Today at the bookstore I discovered the May/June 2012 issue of Rocks & Minerals has a picture of the location that I hike into on page 229. It describes it as a 30 mile drive on a rough road and a 1 mile hike…LOL! That is in PERFECT conditions. Normally one has to hike 5 miles down to the border (of Idaho), and 5 miles back up hill when one is done ‘hounding’. This is because even in mid August there are snow banks that can cover the road, and LOTS of fallen trees (big ones). Now, imagine hauling a backpack full of ‘treasures’ uphill to ones car. Yes, after every half mile or so certain rocks no longer have value to the transporter and they get left on the trail…lol. It is truly my favorite place on earth though - absolute favorite.
There are plenty of other places to pick up crystals where I live, but I prefer the variety and uniqueness of the Snowbird location. The view is breathtaking up there.
I am surprised the magazine chose such a drab picture to print. There are so many ‘better’ pictures they could have published; such as the large audits or the mega sized quartz crystals.
I have seen plenty of crystals being used on the rpg table.

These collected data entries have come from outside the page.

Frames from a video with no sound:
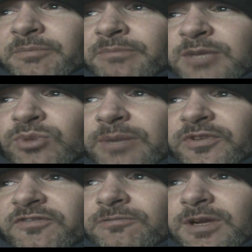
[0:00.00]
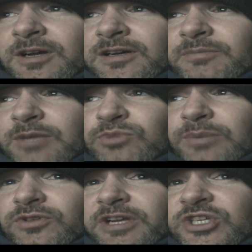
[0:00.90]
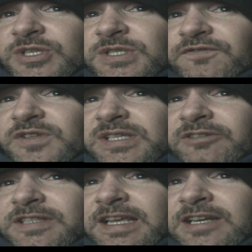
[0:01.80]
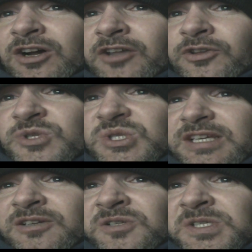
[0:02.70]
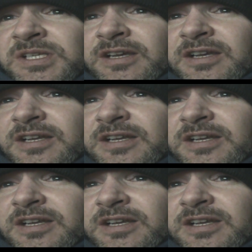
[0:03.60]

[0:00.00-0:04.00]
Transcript: Make preparations to facilitate all those skills.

Many of them are real, and they look fabulous as terrain. Anyway, there are so many reasons why I hike to this place. Fluorite for D8 dice is one of them. Then there is the moose poop (an incense that is burned for its rustic, birtch/aldar scent), pine resin (another incense), huckleberries, mountain raspberries, ... and the list goes on. Believe it or not, moose poop sells for about $1 per piece and pine resin for about $5/oz; so I end up with some yuppy incense that smells wonderful every time I go on a quest for gaming pieces/supplies in the wilderness. (I think I will go burn some now.)